3.5 stars (out of five). Rating: R, for nudity, strong sexual content, profanity and drug use
By Derrick Bang • Originally published in The Davis Enterprise, 11.26.10
Early into Love and Other Drugs, novice pharmaceuticals rep Jamie Randall (Jake Gyllenhaal) shadows Dr. Stan Knight (Hank Azaria) as a means of currying favor with this potential client.
Dr. Knight has something of a mischievous streak – not to mention a fondness for attractive women – and therefore allows Jamie to attend a routine exam with new patient Maggie Murdock (Anne Hathaway). She doesn’t think anything of Jamie’s presence, assuming an intern/doctor relationship; the situation turns eyebrow-raising when, as the exam concludes, she asks the doctor to take a quick look at one of her breasts.
|Maggie (Anne Hathaway) can't stand Jamie (Jake Gyllenhaal) at first sight, but|
of course that'll change; how could any woman resist his endearing, aw-shucks
The scene is staged for its erotic potential – Jamie about to enjoy a quick glimpse of forbidden fruit – and we figure, hey, it’s Anne Hathaway; director Edward Zwick will shoot the scene from behind her, preserving the actress’ modesty and allowing us to see Gyllenhaal’s Jake try not to appear lecherous. Plenty of comic potential there.
But no: The camera doesn’t cut to a different angle as Hathaway slips out of her top, and suddenly we become complicit in Jamie’s sneak peek … and the resulting scene, handled with bland insouciance by Hathaway, becomes even more erotic.
This scene is typical of Zwick’s approach in this film, which soon becomes unexpectedly, deliciously earthy and carnal in the manner of a cheerful French sex romp: a tone very few American-made films ever pull off. The film’s three screenwriters – Charles Randolph, Marshall Herskovitz and Zwick, loosely adapting Jamie Reidy’s book, Hard Sell: The Evolution of a Viagra Salesman (and no doubt that little nugget of information just made your eyebrows shoot up) – understand that young couples in the throes of a new relationship spend a lot of time in bed, and also spend a lot of time OUT of bed, but still in the buff, rejoicing in their shared exposed selves.

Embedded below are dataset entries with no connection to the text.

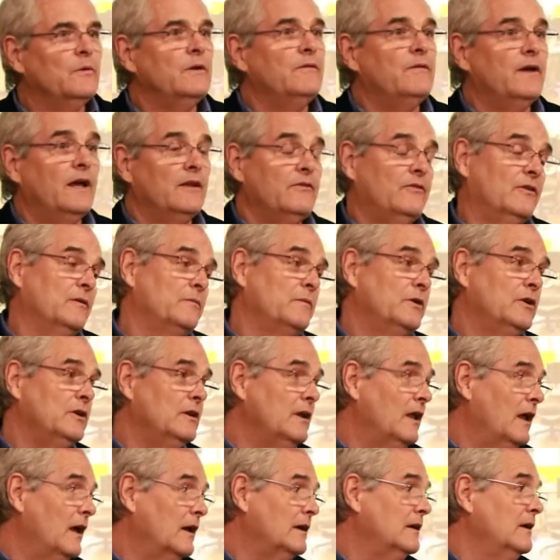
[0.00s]
We've had some good
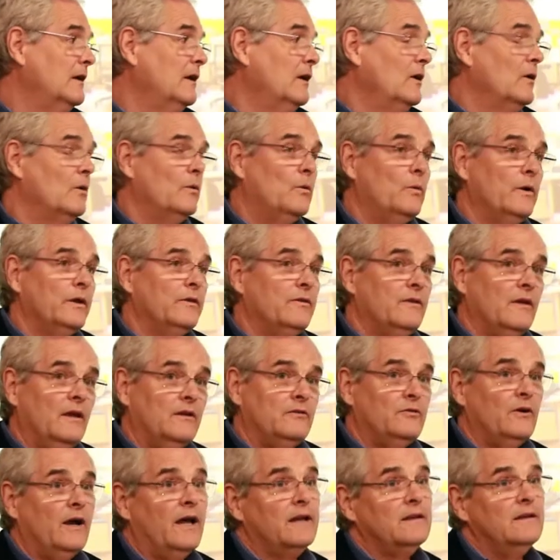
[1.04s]
luck with
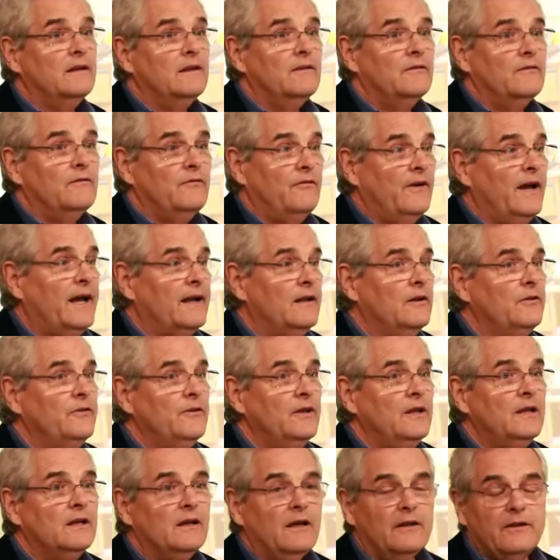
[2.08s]
attracting
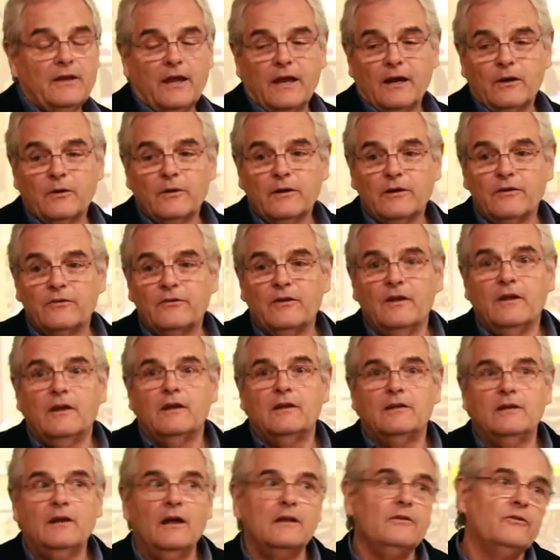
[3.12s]
faculty in other areas,
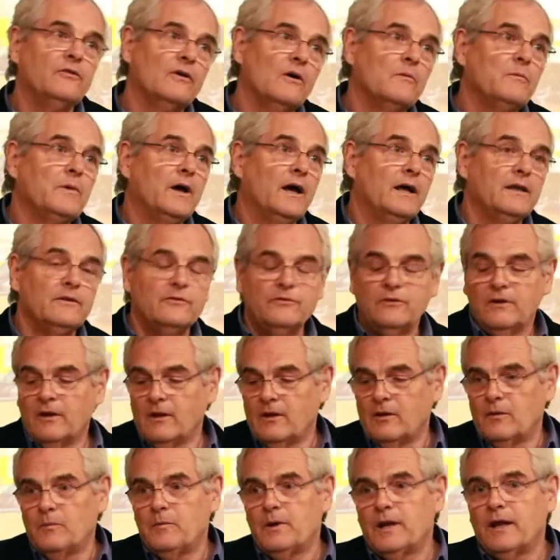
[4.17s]
not so much,
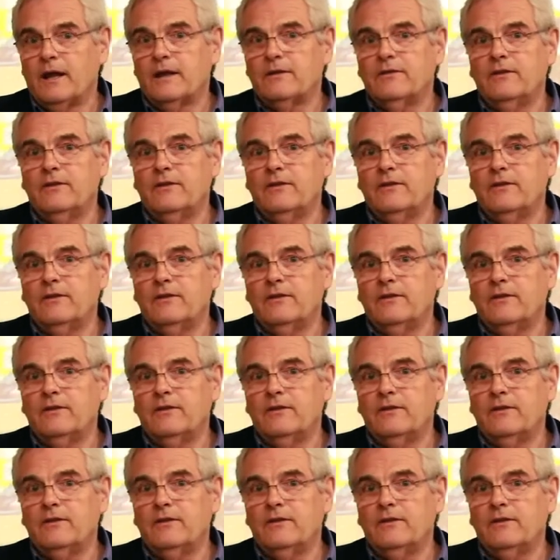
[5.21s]
but I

Hathaway and Gyllenhaal, bless ’em, are game for anything; as a result, we connect with these characters at a level of intimacy that seems at odds with the film’s often mocking tone.

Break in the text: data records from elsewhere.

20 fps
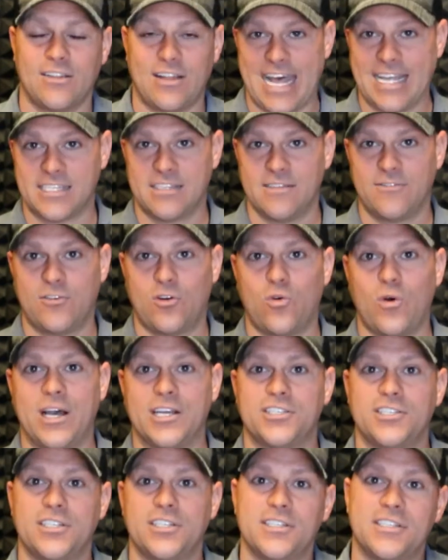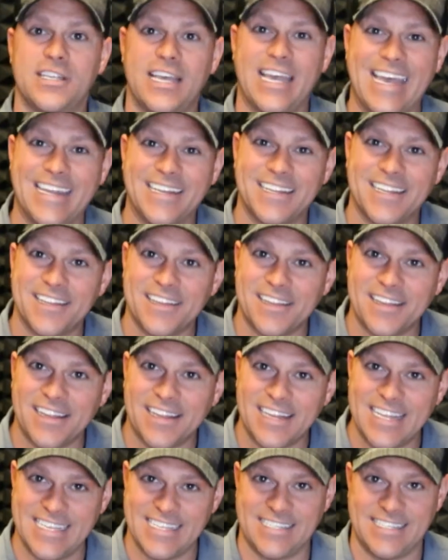lots of questions and
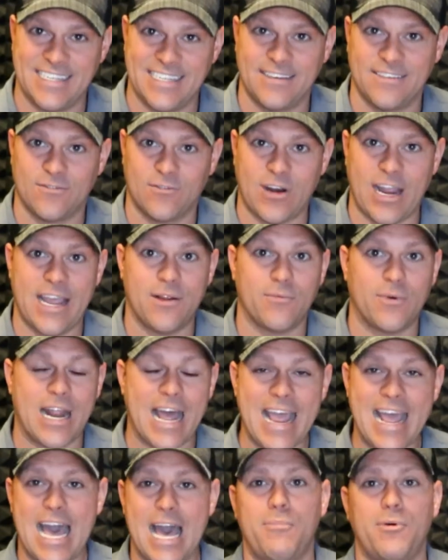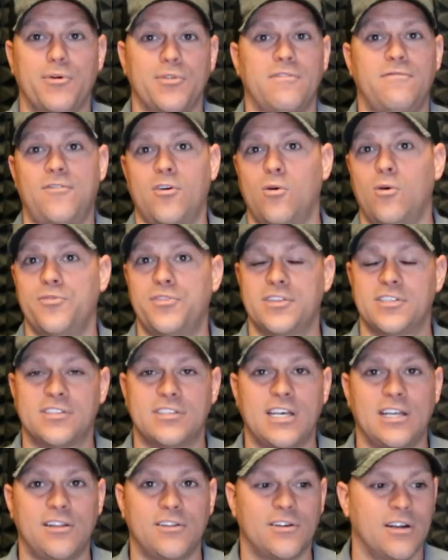listen, right? When I hop on the phone with the
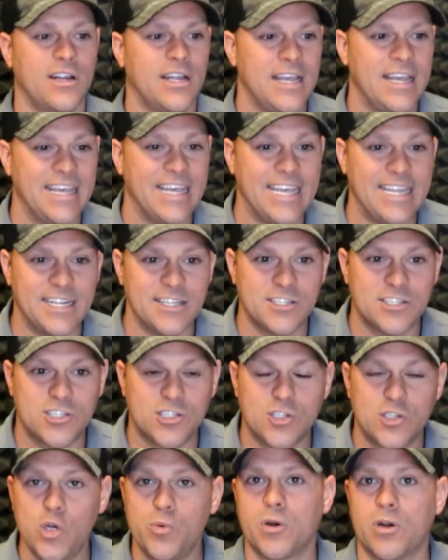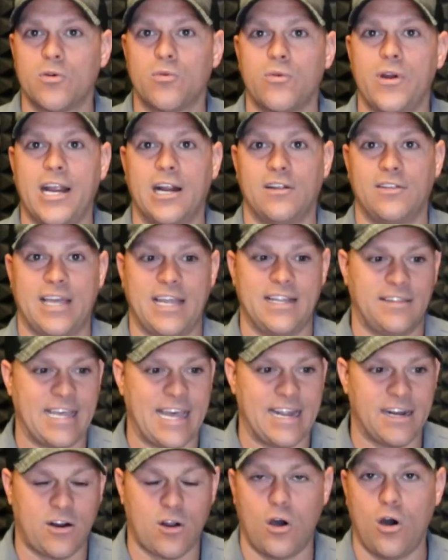seller, it is super rare that
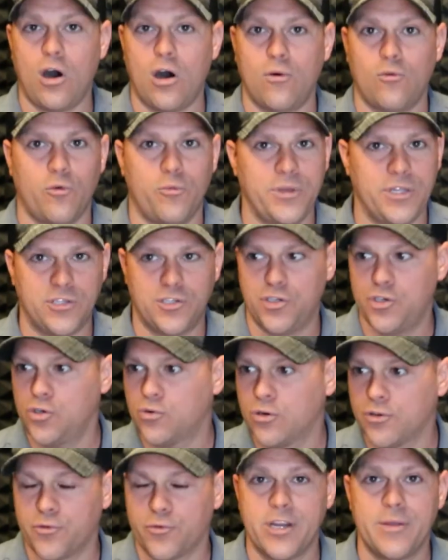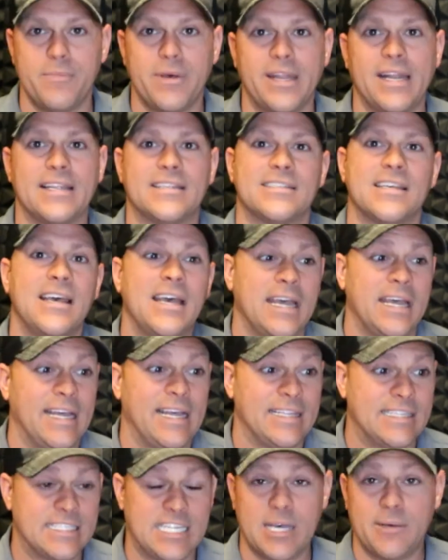that call will be two or three minutes.
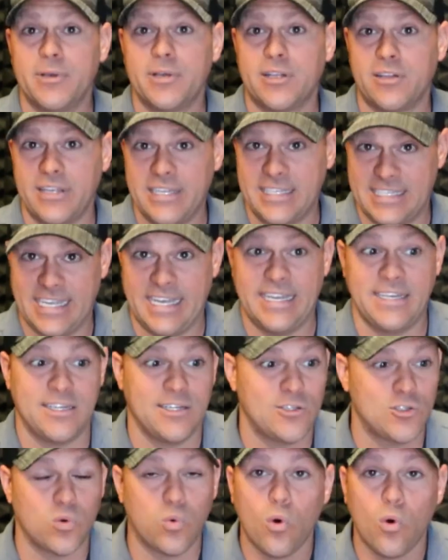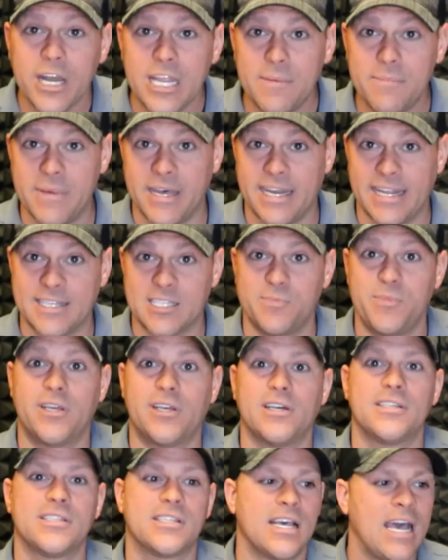It's typically 10 to 20 minutes
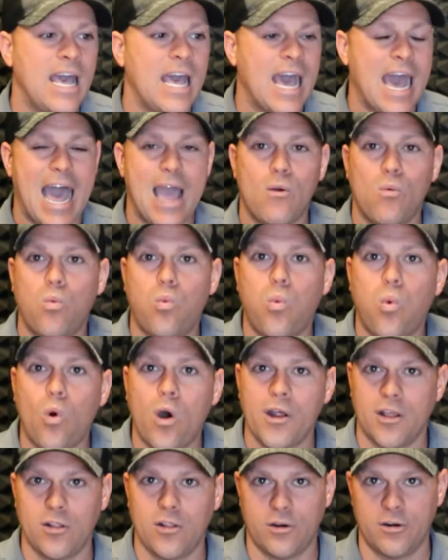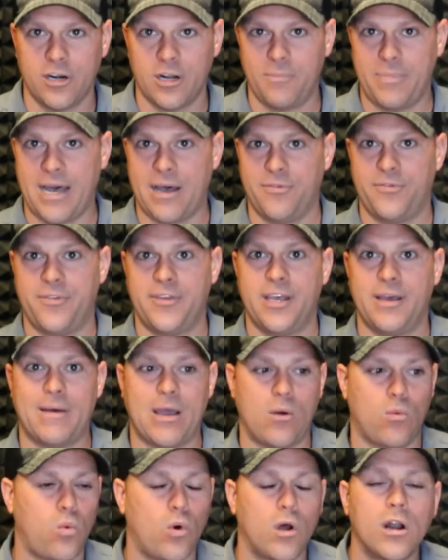because I want to learn about them.
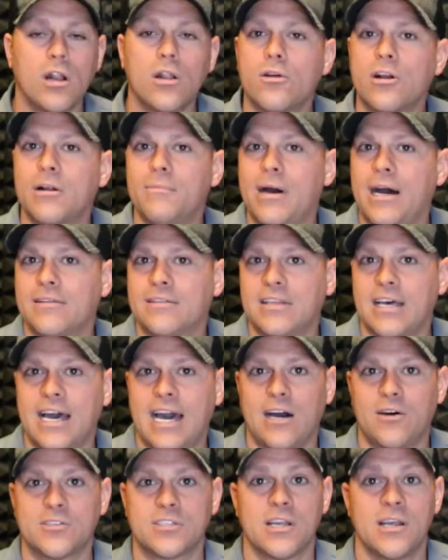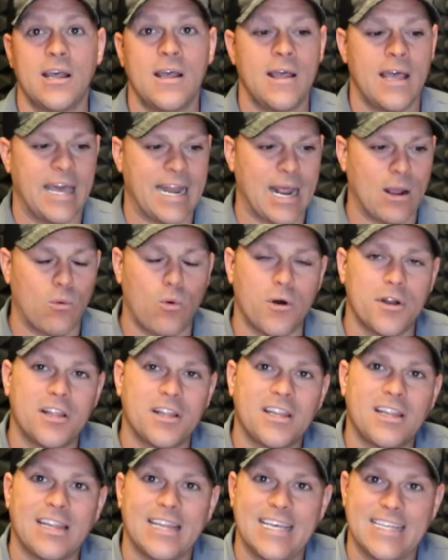I want to learn about the house and I want to
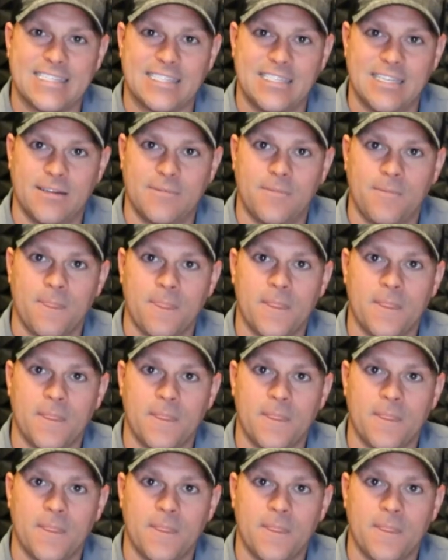listen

It’s a deft juggling act, but Zwick pulls it off. Love and Other Drugs veers wildly from one mood to another, ranging from playful sexiness and blatant comedy to increasingly powerful poignance. We watch the story itself blossom from adolescent foolishness to adult maturity, much the way Maggie helps Jamie grow up and become a better person.

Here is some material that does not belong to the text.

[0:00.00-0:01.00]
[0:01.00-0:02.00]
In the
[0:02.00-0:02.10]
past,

Jamie is introduced as the ne’er-do-well member of an otherwise accomplished family, bright but self-destructive, and running a distant second to a dweebish younger brother – the hilarious Josh Gad – who scored a big hit with an Internet start-up. It’s the 1990s, and such things remain possible; the trouble is, Jamie has only one talent: scoring with chicks.